§ **TASK REQUIREMENTS**
Write out all the records exactly, and keep any images out.

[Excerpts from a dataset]
==============================
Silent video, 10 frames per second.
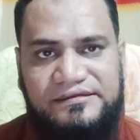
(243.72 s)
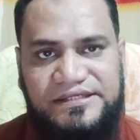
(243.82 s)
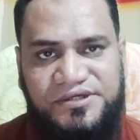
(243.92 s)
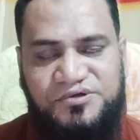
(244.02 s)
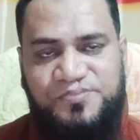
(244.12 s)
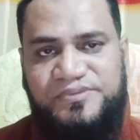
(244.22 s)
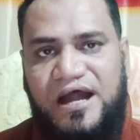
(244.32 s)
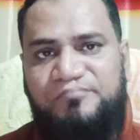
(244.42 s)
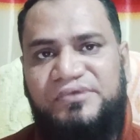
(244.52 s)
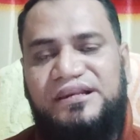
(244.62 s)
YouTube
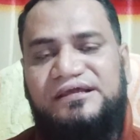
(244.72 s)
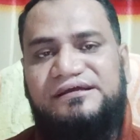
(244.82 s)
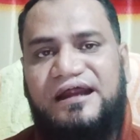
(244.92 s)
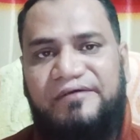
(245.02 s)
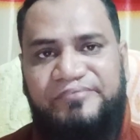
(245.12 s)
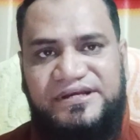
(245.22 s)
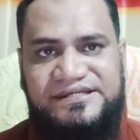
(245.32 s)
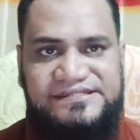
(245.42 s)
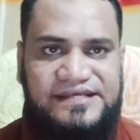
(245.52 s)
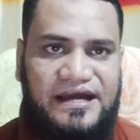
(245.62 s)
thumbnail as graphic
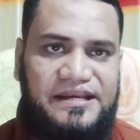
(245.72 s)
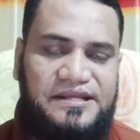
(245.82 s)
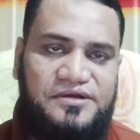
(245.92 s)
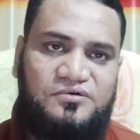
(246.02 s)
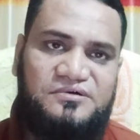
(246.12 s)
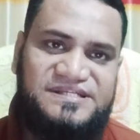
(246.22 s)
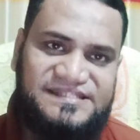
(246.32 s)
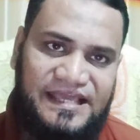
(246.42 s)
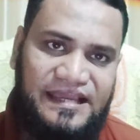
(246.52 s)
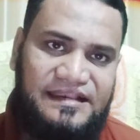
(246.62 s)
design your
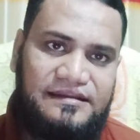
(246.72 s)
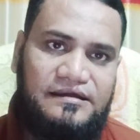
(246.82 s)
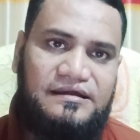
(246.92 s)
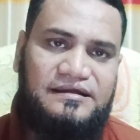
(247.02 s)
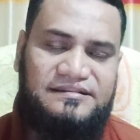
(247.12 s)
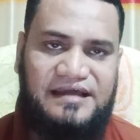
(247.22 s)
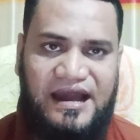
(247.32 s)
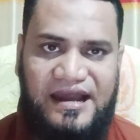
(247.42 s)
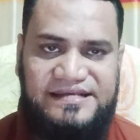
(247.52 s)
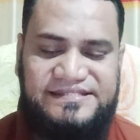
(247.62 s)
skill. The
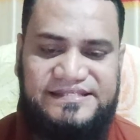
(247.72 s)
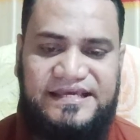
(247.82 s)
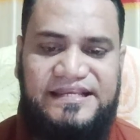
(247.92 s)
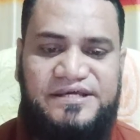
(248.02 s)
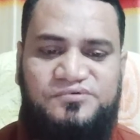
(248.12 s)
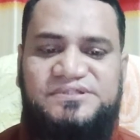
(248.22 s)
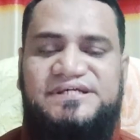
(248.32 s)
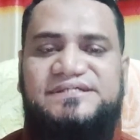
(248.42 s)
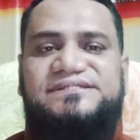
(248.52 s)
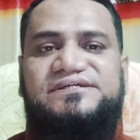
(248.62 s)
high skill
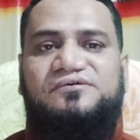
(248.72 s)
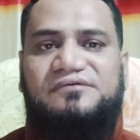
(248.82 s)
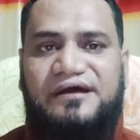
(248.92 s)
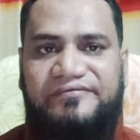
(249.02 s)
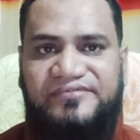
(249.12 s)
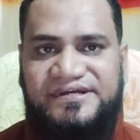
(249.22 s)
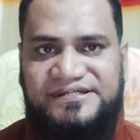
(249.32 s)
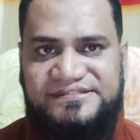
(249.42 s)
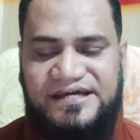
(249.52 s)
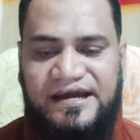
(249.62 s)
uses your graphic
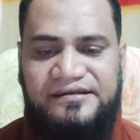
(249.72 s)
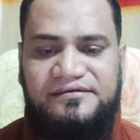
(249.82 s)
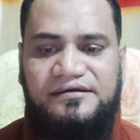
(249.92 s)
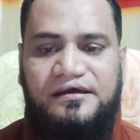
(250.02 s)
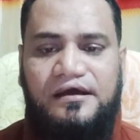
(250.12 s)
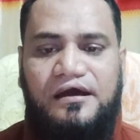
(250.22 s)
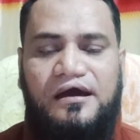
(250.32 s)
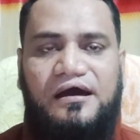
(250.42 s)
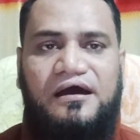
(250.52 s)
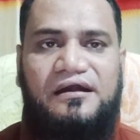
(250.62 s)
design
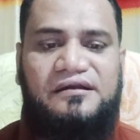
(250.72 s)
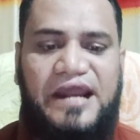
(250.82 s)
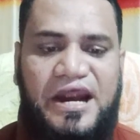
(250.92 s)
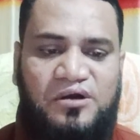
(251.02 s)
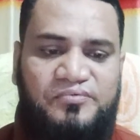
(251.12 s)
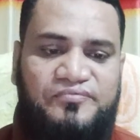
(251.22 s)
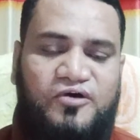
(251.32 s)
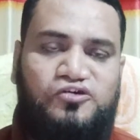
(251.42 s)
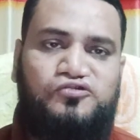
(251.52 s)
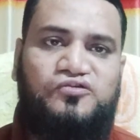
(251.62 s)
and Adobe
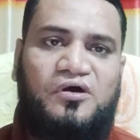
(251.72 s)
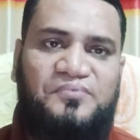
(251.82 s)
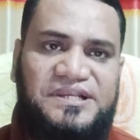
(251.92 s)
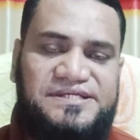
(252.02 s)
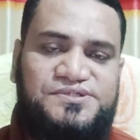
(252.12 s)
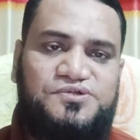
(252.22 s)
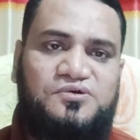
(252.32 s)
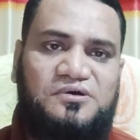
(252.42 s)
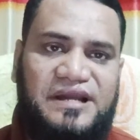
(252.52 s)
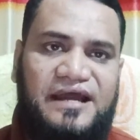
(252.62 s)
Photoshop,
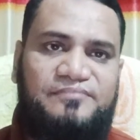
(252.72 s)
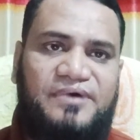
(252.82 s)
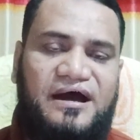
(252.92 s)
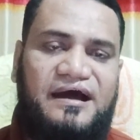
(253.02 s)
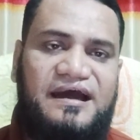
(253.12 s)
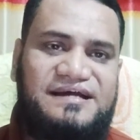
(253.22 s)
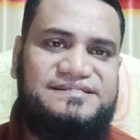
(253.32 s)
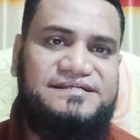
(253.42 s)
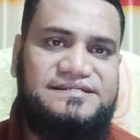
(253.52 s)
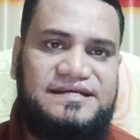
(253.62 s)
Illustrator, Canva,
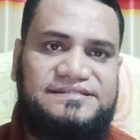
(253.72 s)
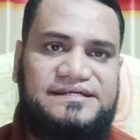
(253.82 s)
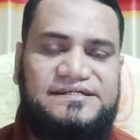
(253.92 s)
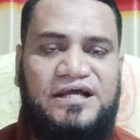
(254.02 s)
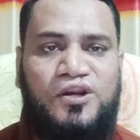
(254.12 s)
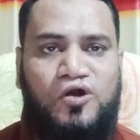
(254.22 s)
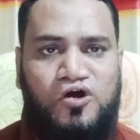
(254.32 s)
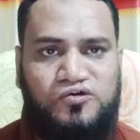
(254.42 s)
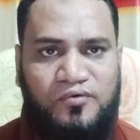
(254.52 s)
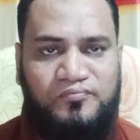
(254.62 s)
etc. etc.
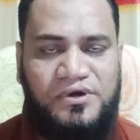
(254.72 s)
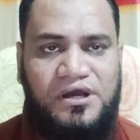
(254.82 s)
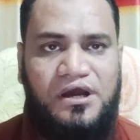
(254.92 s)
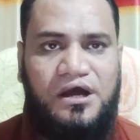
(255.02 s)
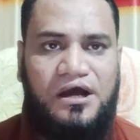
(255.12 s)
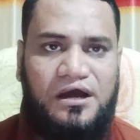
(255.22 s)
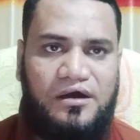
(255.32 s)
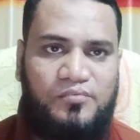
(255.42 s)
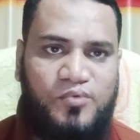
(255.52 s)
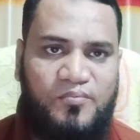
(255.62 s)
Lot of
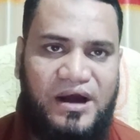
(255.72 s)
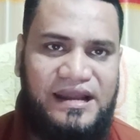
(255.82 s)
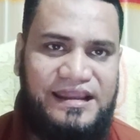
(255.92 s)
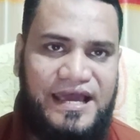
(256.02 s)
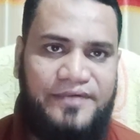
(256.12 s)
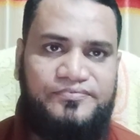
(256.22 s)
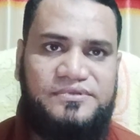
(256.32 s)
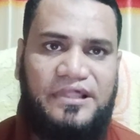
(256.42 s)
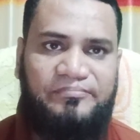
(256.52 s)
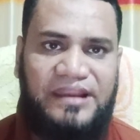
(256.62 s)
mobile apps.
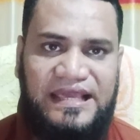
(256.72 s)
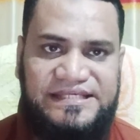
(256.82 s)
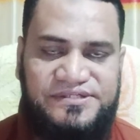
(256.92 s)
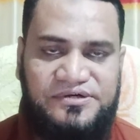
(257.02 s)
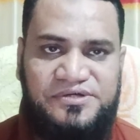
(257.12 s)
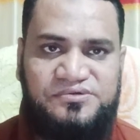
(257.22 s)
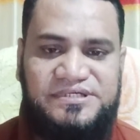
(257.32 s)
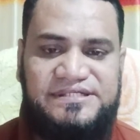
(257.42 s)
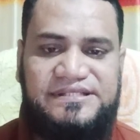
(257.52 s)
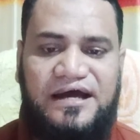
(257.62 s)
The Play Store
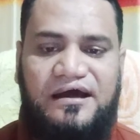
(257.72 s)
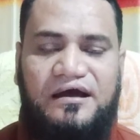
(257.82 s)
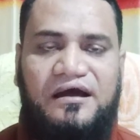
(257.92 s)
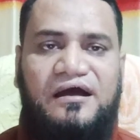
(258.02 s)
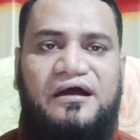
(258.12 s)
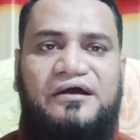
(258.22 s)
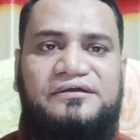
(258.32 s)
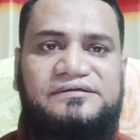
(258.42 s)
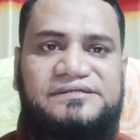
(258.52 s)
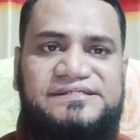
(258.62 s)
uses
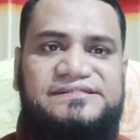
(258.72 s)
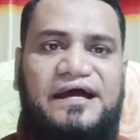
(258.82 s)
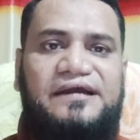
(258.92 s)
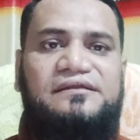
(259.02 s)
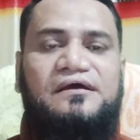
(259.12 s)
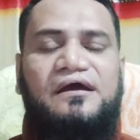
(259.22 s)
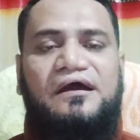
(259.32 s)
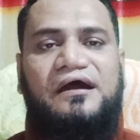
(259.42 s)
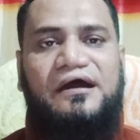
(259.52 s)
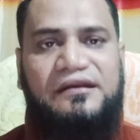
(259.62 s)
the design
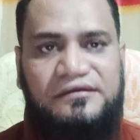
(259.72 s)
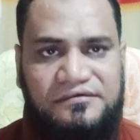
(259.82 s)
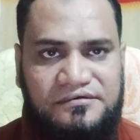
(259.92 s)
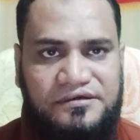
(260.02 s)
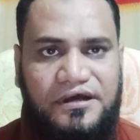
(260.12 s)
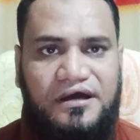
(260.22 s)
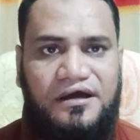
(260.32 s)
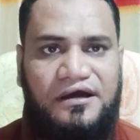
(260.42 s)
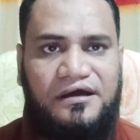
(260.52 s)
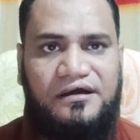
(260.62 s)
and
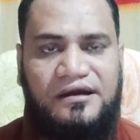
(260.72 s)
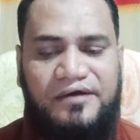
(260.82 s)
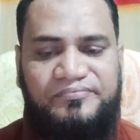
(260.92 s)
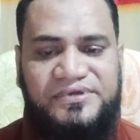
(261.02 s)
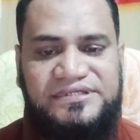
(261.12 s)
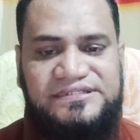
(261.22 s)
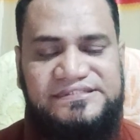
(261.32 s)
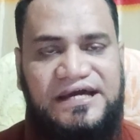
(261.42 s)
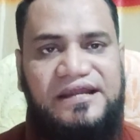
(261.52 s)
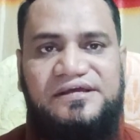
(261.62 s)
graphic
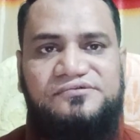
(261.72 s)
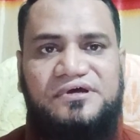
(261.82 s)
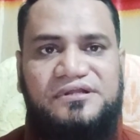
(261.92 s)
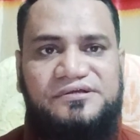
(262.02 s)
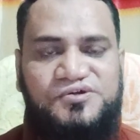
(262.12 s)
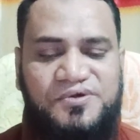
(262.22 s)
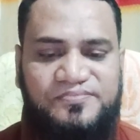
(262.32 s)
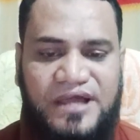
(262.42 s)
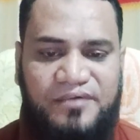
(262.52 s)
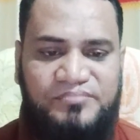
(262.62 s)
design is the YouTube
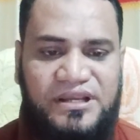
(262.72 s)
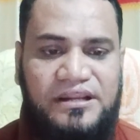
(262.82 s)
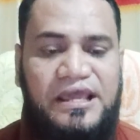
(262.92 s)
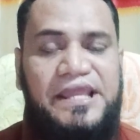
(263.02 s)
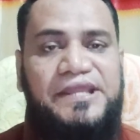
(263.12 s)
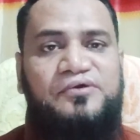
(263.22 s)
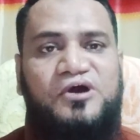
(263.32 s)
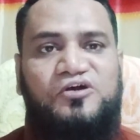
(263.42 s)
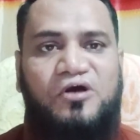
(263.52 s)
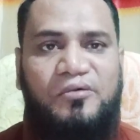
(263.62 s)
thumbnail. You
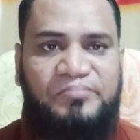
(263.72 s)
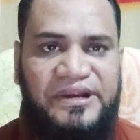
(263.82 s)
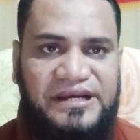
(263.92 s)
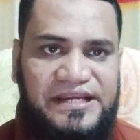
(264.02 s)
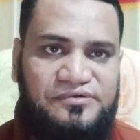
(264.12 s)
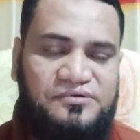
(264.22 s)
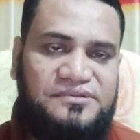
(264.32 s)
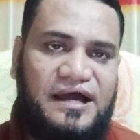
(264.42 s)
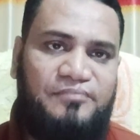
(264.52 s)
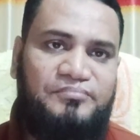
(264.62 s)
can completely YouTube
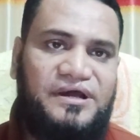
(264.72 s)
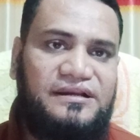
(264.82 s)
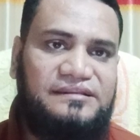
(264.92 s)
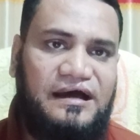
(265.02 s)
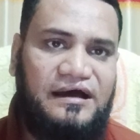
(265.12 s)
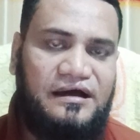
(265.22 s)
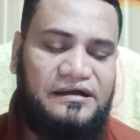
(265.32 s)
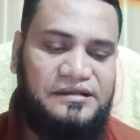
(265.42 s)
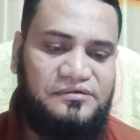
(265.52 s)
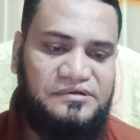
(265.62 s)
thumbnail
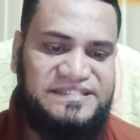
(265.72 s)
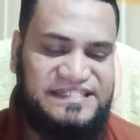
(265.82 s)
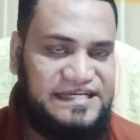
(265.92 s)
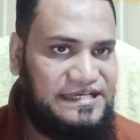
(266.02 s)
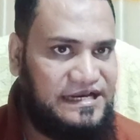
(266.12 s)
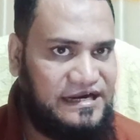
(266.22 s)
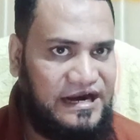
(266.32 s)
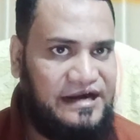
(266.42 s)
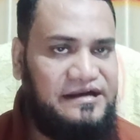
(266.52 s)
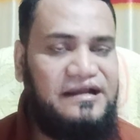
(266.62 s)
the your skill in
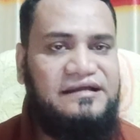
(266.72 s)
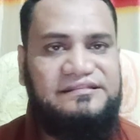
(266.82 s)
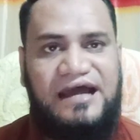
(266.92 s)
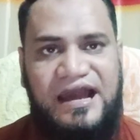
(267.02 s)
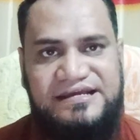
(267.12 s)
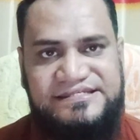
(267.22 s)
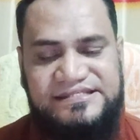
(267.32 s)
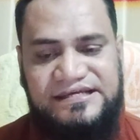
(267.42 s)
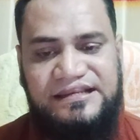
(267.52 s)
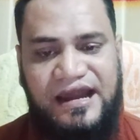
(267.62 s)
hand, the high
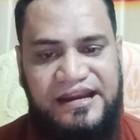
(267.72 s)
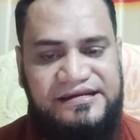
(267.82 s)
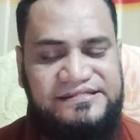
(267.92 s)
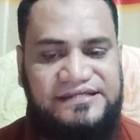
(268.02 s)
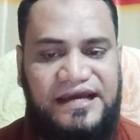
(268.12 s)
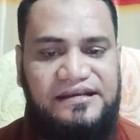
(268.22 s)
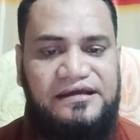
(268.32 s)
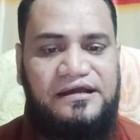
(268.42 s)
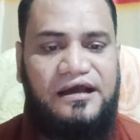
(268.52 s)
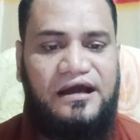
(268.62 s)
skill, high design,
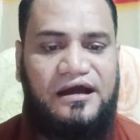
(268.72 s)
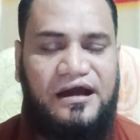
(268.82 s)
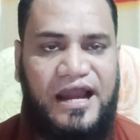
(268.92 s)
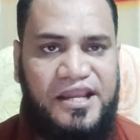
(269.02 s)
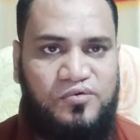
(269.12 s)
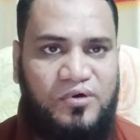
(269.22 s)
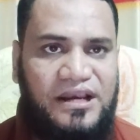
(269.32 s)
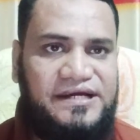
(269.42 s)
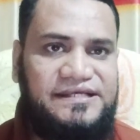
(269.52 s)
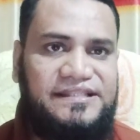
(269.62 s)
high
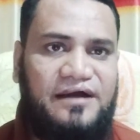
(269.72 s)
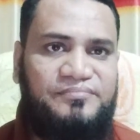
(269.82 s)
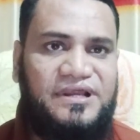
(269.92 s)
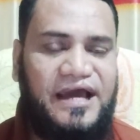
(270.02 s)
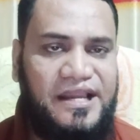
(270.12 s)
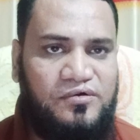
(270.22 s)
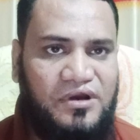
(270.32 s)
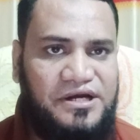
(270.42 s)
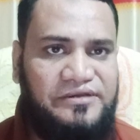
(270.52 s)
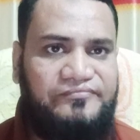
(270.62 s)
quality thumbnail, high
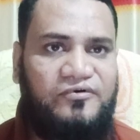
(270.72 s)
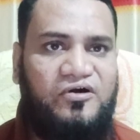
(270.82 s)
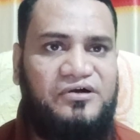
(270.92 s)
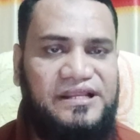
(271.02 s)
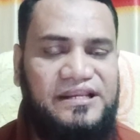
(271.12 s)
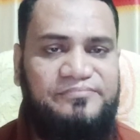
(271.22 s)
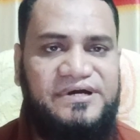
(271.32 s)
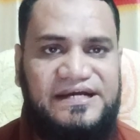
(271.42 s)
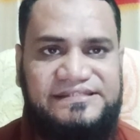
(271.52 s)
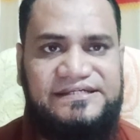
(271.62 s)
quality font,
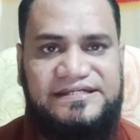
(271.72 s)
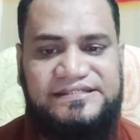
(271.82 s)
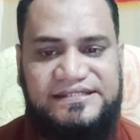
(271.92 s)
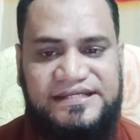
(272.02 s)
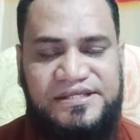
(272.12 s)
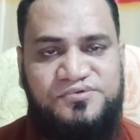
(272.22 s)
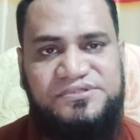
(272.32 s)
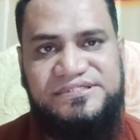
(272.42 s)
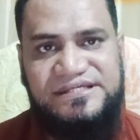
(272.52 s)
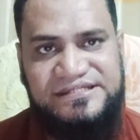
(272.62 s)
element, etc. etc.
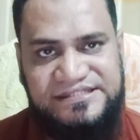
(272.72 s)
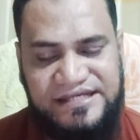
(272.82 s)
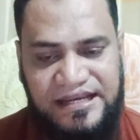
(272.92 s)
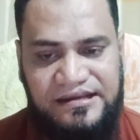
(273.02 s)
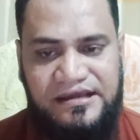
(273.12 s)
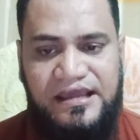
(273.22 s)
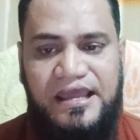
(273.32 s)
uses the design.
==============================
§ **EXPECTED OUTPUT**
Silent video, 10 frames per second.
(243.72 s)
(243.82 s)
(243.92 s)
(244.02 s)
(244.12 s)
(244.22 s)
(244.32 s)
(244.42 s)
(244.52 s)
(244.62 s)
YouTube
(244.72 s)
(244.82 s)
(244.92 s)
(245.02 s)
(245.12 s)
(245.22 s)
(245.32 s)
(245.42 s)
(245.52 s)
(245.62 s)
thumbnail as graphic
(245.72 s)
(245.82 s)
(245.92 s)
(246.02 s)
(246.12 s)
(246.22 s)
(246.32 s)
(246.42 s)
(246.52 s)
(246.62 s)
design your
(246.72 s)
(246.82 s)
(246.92 s)
(247.02 s)
(247.12 s)
(247.22 s)
(247.32 s)
(247.42 s)
(247.52 s)
(247.62 s)
skill. The
(247.72 s)
(247.82 s)
(247.92 s)
(248.02 s)
(248.12 s)
(248.22 s)
(248.32 s)
(248.42 s)
(248.52 s)
(248.62 s)
high skill
(248.72 s)
(248.82 s)
(248.92 s)
(249.02 s)
(249.12 s)
(249.22 s)
(249.32 s)
(249.42 s)
(249.52 s)
(249.62 s)
uses your graphic
(249.72 s)
(249.82 s)
(249.92 s)
(250.02 s)
(250.12 s)
(250.22 s)
(250.32 s)
(250.42 s)
(250.52 s)
(250.62 s)
design
(250.72 s)
(250.82 s)
(250.92 s)
(251.02 s)
(251.12 s)
(251.22 s)
(251.32 s)
(251.42 s)
(251.52 s)
(251.62 s)
and Adobe
(251.72 s)
(251.82 s)
(251.92 s)
(252.02 s)
(252.12 s)
(252.22 s)
(252.32 s)
(252.42 s)
(252.52 s)
(252.62 s)
Photoshop,
(252.72 s)
(252.82 s)
(252.92 s)
(253.02 s)
(253.12 s)
(253.22 s)
(253.32 s)
(253.42 s)
(253.52 s)
(253.62 s)
Illustrator, Canva,
(253.72 s)
(253.82 s)
(253.92 s)
(254.02 s)
(254.12 s)
(254.22 s)
(254.32 s)
(254.42 s)
(254.52 s)
(254.62 s)
etc. etc.
(254.72 s)
(254.82 s)
(254.92 s)
(255.02 s)
(255.12 s)
(255.22 s)
(255.32 s)
(255.42 s)
(255.52 s)
(255.62 s)
Lot of
(255.72 s)
(255.82 s)
(255.92 s)
(256.02 s)
(256.12 s)
(256.22 s)
(256.32 s)
(256.42 s)
(256.52 s)
(256.62 s)
mobile apps.
(256.72 s)
(256.82 s)
(256.92 s)
(257.02 s)
(257.12 s)
(257.22 s)
(257.32 s)
(257.42 s)
(257.52 s)
(257.62 s)
The Play Store
(257.72 s)
(257.82 s)
(257.92 s)
(258.02 s)
(258.12 s)
(258.22 s)
(258.32 s)
(258.42 s)
(258.52 s)
(258.62 s)
uses
(258.72 s)
(258.82 s)
(258.92 s)
(259.02 s)
(259.12 s)
(259.22 s)
(259.32 s)
(259.42 s)
(259.52 s)
(259.62 s)
the design
(259.72 s)
(259.82 s)
(259.92 s)
(260.02 s)
(260.12 s)
(260.22 s)
(260.32 s)
(260.42 s)
(260.52 s)
(260.62 s)
and
(260.72 s)
(260.82 s)
(260.92 s)
(261.02 s)
(261.12 s)
(261.22 s)
(261.32 s)
(261.42 s)
(261.52 s)
(261.62 s)
graphic
(261.72 s)
(261.82 s)
(261.92 s)
(262.02 s)
(262.12 s)
(262.22 s)
(262.32 s)
(262.42 s)
(262.52 s)
(262.62 s)
design is the YouTube
(262.72 s)
(262.82 s)
(262.92 s)
(263.02 s)
(263.12 s)
(263.22 s)
(263.32 s)
(263.42 s)
(263.52 s)
(263.62 s)
thumbnail. You
(263.72 s)
(263.82 s)
(263.92 s)
(264.02 s)
(264.12 s)
(264.22 s)
(264.32 s)
(264.42 s)
(264.52 s)
(264.62 s)
can completely YouTube
(264.72 s)
(264.82 s)
(264.92 s)
(265.02 s)
(265.12 s)
(265.22 s)
(265.32 s)
(265.42 s)
(265.52 s)
(265.62 s)
thumbnail
(265.72 s)
(265.82 s)
(265.92 s)
(266.02 s)
(266.12 s)
(266.22 s)
(266.32 s)
(266.42 s)
(266.52 s)
(266.62 s)
the your skill in
(266.72 s)
(266.82 s)
(266.92 s)
(267.02 s)
(267.12 s)
(267.22 s)
(267.32 s)
(267.42 s)
(267.52 s)
(267.62 s)
hand, the high
(267.72 s)
(267.82 s)
(267.92 s)
(268.02 s)
(268.12 s)
(268.22 s)
(268.32 s)
(268.42 s)
(268.52 s)
(268.62 s)
skill, high design,
(268.72 s)
(268.82 s)
(268.92 s)
(269.02 s)
(269.12 s)
(269.22 s)
(269.32 s)
(269.42 s)
(269.52 s)
(269.62 s)
high
(269.72 s)
(269.82 s)
(269.92 s)
(270.02 s)
(270.12 s)
(270.22 s)
(270.32 s)
(270.42 s)
(270.52 s)
(270.62 s)
quality thumbnail, high
(270.72 s)
(270.82 s)
(270.92 s)
(271.02 s)
(271.12 s)
(271.22 s)
(271.32 s)
(271.42 s)
(271.52 s)
(271.62 s)
quality font,
(271.72 s)
(271.82 s)
(271.92 s)
(272.02 s)
(272.12 s)
(272.22 s)
(272.32 s)
(272.42 s)
(272.52 s)
(272.62 s)
element, etc. etc.
(272.72 s)
(272.82 s)
(272.92 s)
(273.02 s)
(273.12 s)
(273.22 s)
(273.32 s)
uses the design.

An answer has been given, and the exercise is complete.